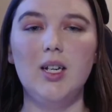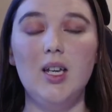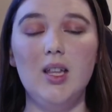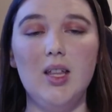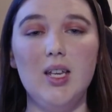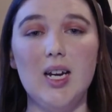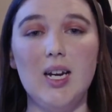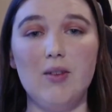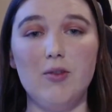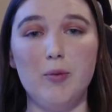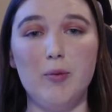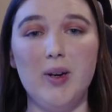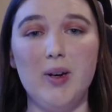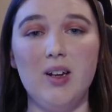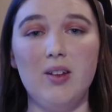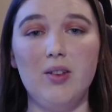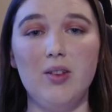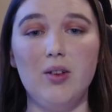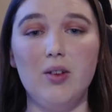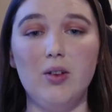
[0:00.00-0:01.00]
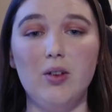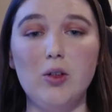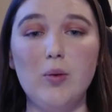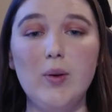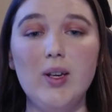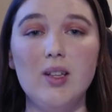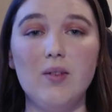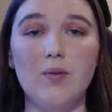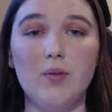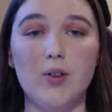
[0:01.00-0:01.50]
In the aftermath,
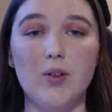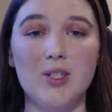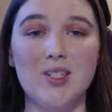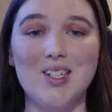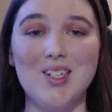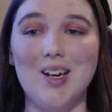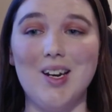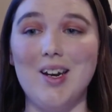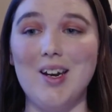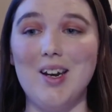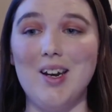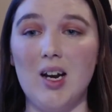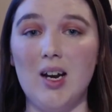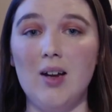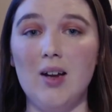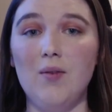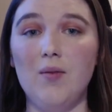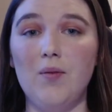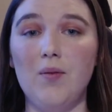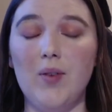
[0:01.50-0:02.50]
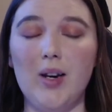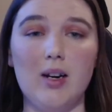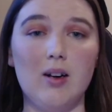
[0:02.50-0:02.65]
Louis I did not fare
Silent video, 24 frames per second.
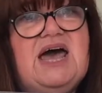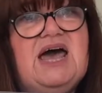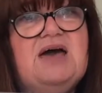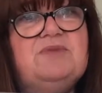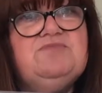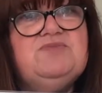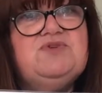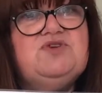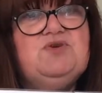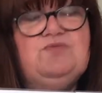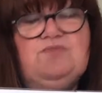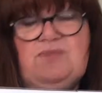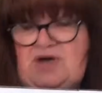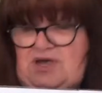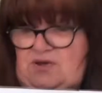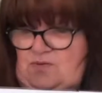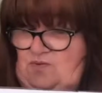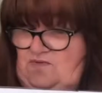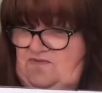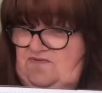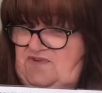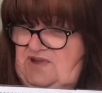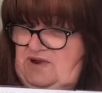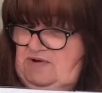You might
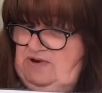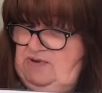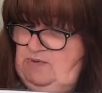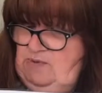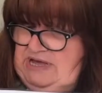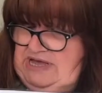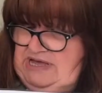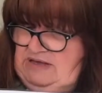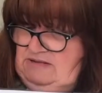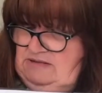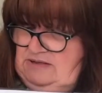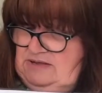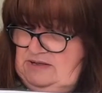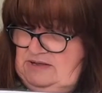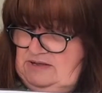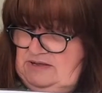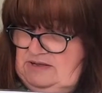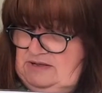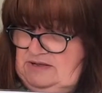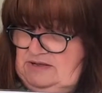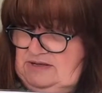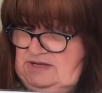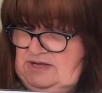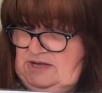very well
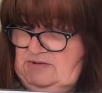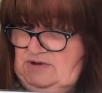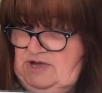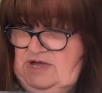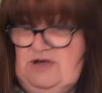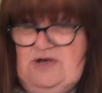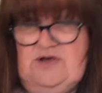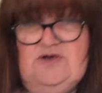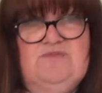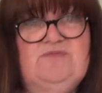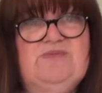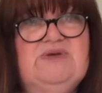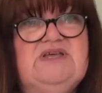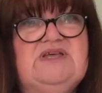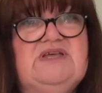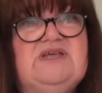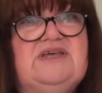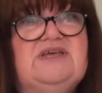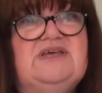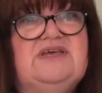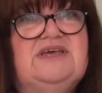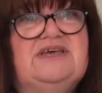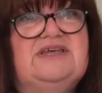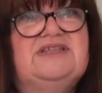go home
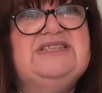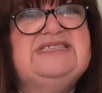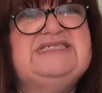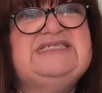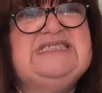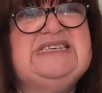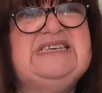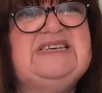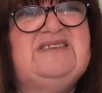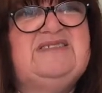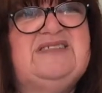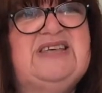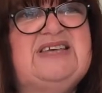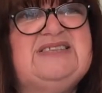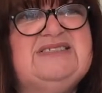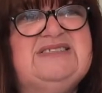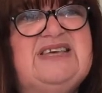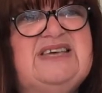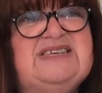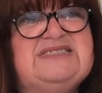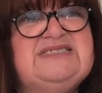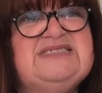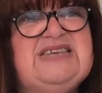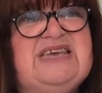
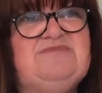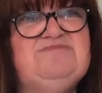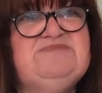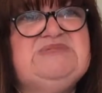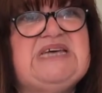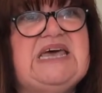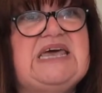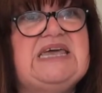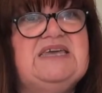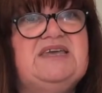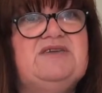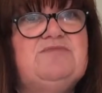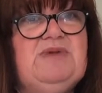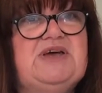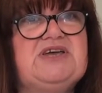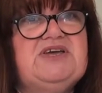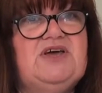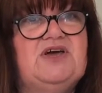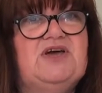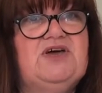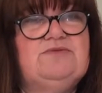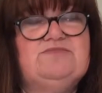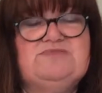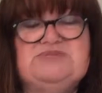that same day. Might
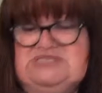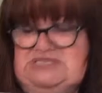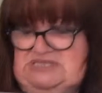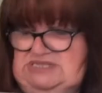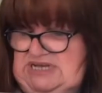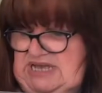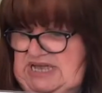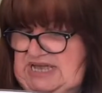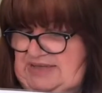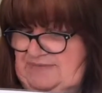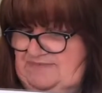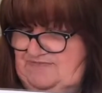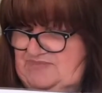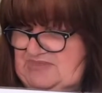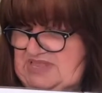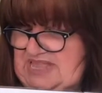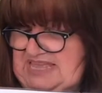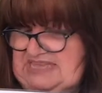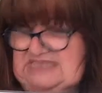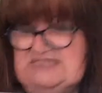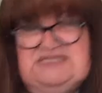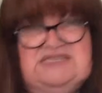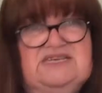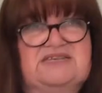go home today,
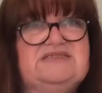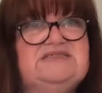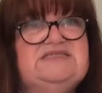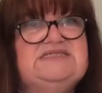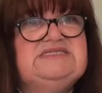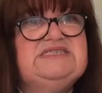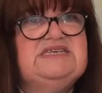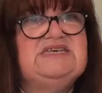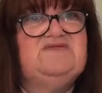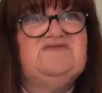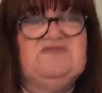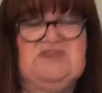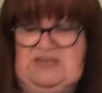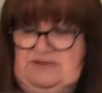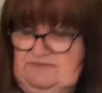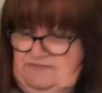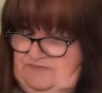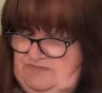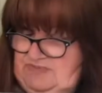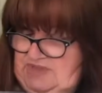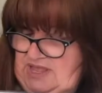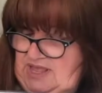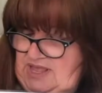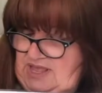later this evening.
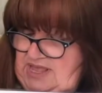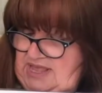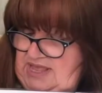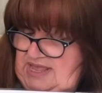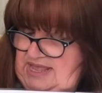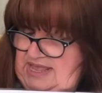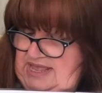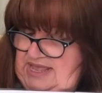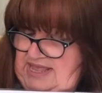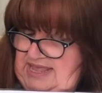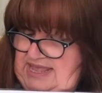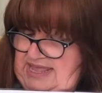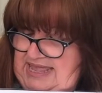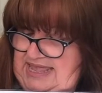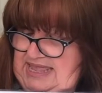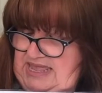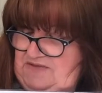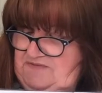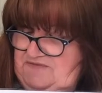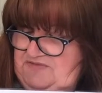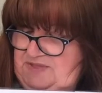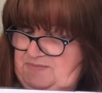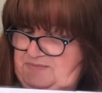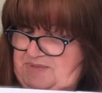
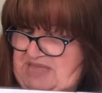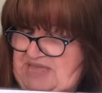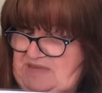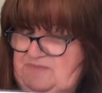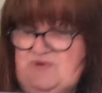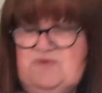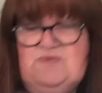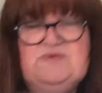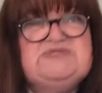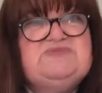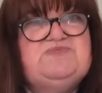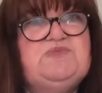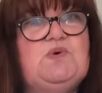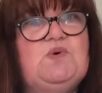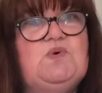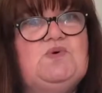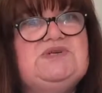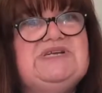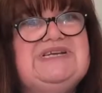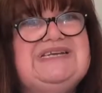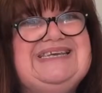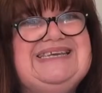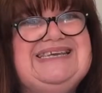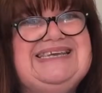If the baby was
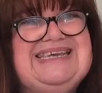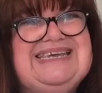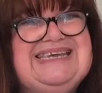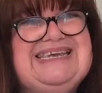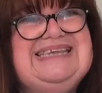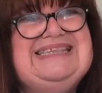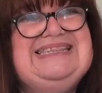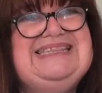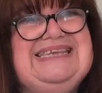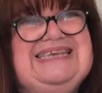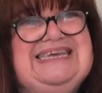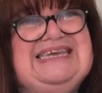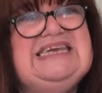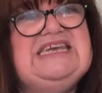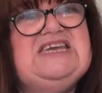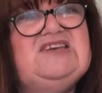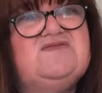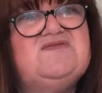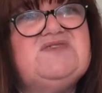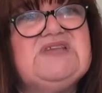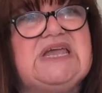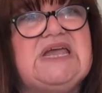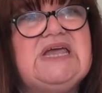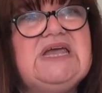born in the
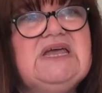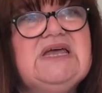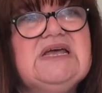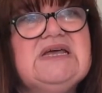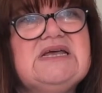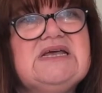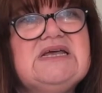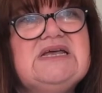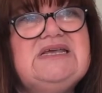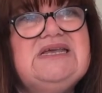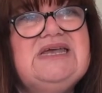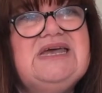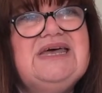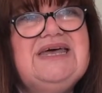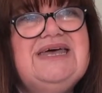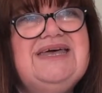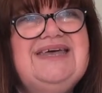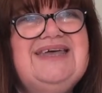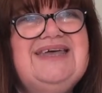evening, yeah,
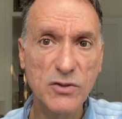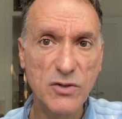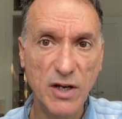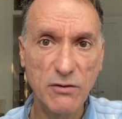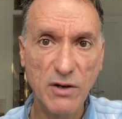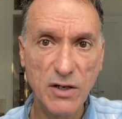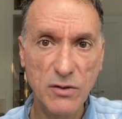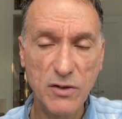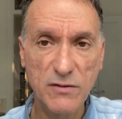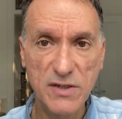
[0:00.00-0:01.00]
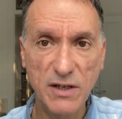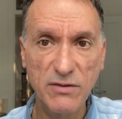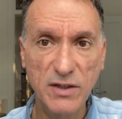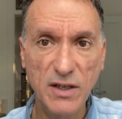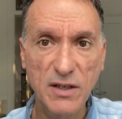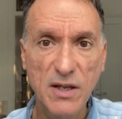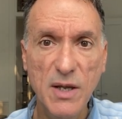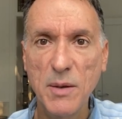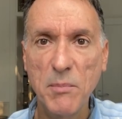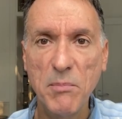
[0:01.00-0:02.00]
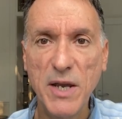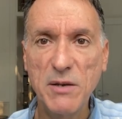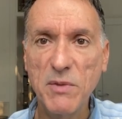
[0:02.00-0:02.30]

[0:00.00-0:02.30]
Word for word: track record of safety, make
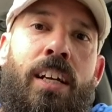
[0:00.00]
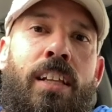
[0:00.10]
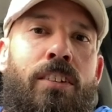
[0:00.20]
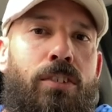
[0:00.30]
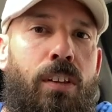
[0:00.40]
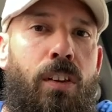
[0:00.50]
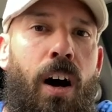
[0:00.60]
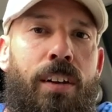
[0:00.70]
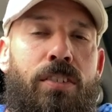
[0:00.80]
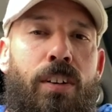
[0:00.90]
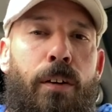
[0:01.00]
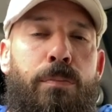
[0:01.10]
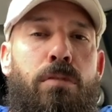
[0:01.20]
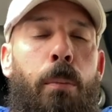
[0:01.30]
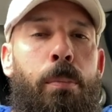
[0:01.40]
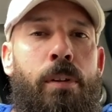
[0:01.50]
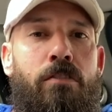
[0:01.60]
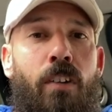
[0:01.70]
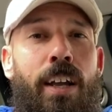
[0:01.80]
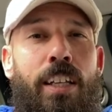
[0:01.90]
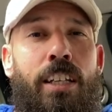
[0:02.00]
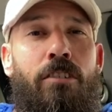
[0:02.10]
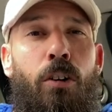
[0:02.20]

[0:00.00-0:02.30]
There's a lot of stuff probably right in your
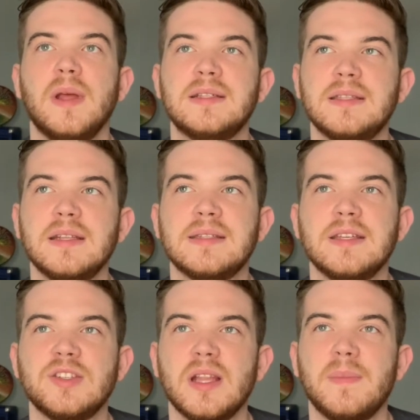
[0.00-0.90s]
the
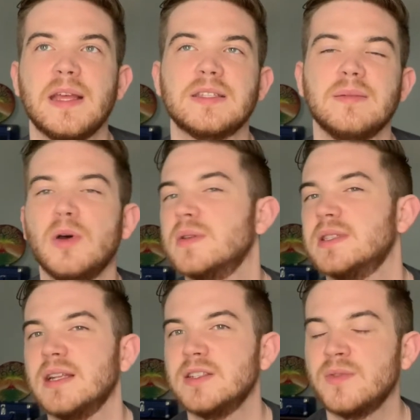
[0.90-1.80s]
decision that makes the most
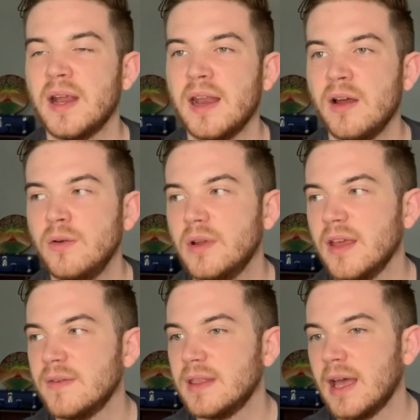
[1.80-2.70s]
sense right now,
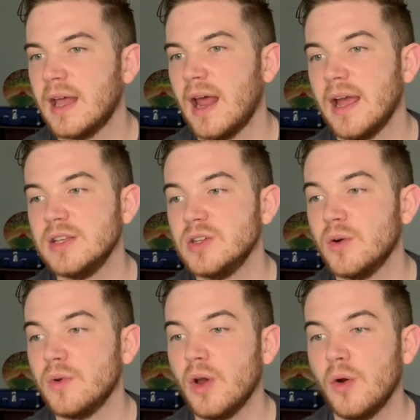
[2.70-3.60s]
given that I
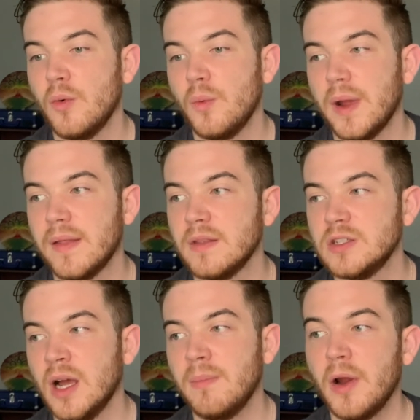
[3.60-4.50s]
don't know when the
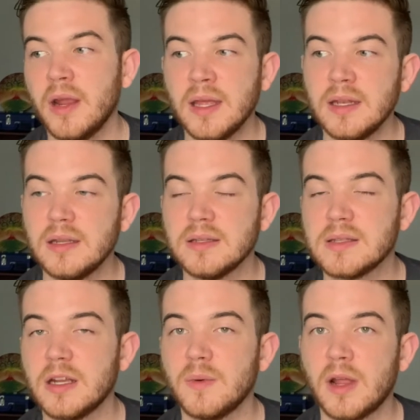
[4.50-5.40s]
job market is
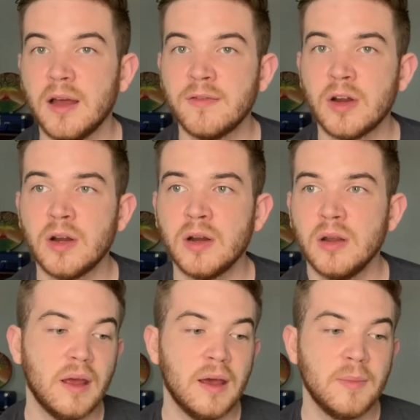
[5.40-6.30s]
going to recover.
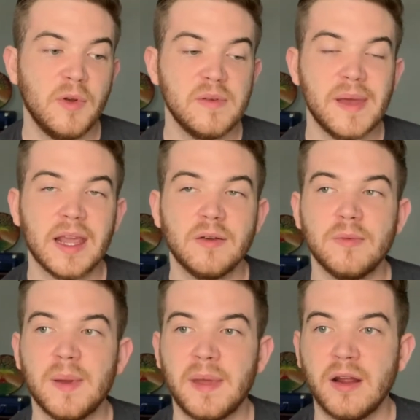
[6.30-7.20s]
Moving back in with
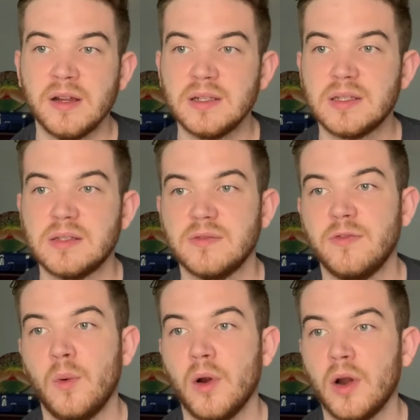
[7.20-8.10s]
my parents
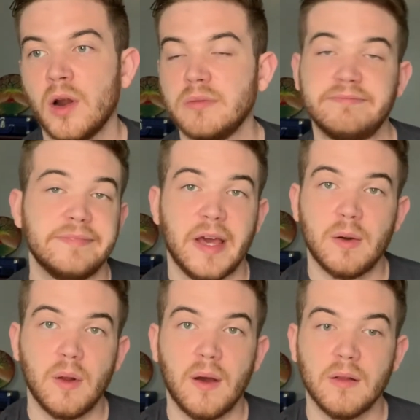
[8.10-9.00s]
for I don't
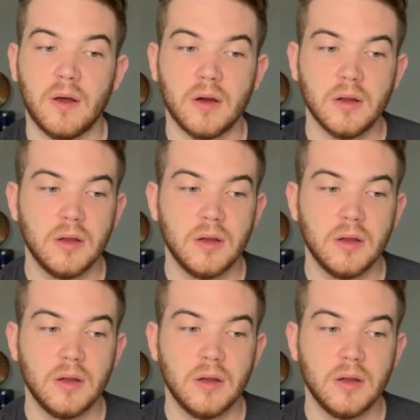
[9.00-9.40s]
know how long,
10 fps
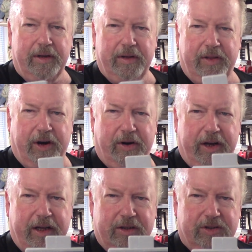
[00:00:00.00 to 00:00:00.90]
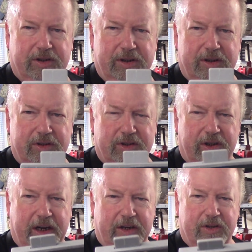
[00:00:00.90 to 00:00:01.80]
there it is. So
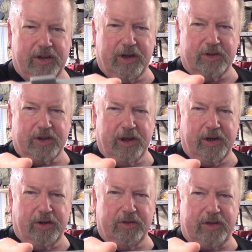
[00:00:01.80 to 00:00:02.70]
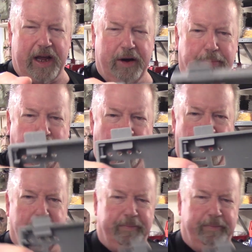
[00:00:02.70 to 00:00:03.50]
there's a little data port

+++++

• TASK STATEMENT
Set aside the pictures. Then return every line of the material above verbatim.

• PROBLEM SOLUTION
[0:00.00-0:01.00]
[0:01.00-0:01.50]
In the aftermath,
[0:01.50-0:02.50]
[0:02.50-0:02.65]
Louis I did not fare
Silent video, 24 frames per second.
You might
very well
go home
that same day. Might
go home today,
later this evening.
If the baby was
born in the
evening, yeah,
[0:00.00-0:01.00]
[0:01.00-0:02.00]
[0:02.00-0:02.30]

[0:00.00-0:02.30]
Word for word: track record of safety, make
[0:00.00]
[0:00.10]
[0:00.20]
[0:00.30]
[0:00.40]
[0:00.50]
[0:00.60]
[0:00.70]
[0:00.80]
[0:00.90]
[0:01.00]
[0:01.10]
[0:01.20]
[0:01.30]
[0:01.40]
[0:01.50]
[0:01.60]
[0:01.70]
[0:01.80]
[0:01.90]
[0:02.00]
[0:02.10]
[0:02.20]

[0:00.00-0:02.30]
There's a lot of stuff probably right in your
[0.00-0.90s]
the
[0.90-1.80s]
decision that makes the most
[1.80-2.70s]
sense right now,
[2.70-3.60s]
given that I
[3.60-4.50s]
don't know when the
[4.50-5.40s]
job market is
[5.40-6.30s]
going to recover.
[6.30-7.20s]
Moving back in with
[7.20-8.10s]
my parents
[8.10-9.00s]
for I don't
[9.00-9.40s]
know how long,
10 fps
[00:00:00.00 to 00:00:00.90]
[00:00:00.90 to 00:00:01.80]
there it is. So
[00:00:01.80 to 00:00:02.70]
[00:00:02.70 to 00:00:03.50]
there's a little data port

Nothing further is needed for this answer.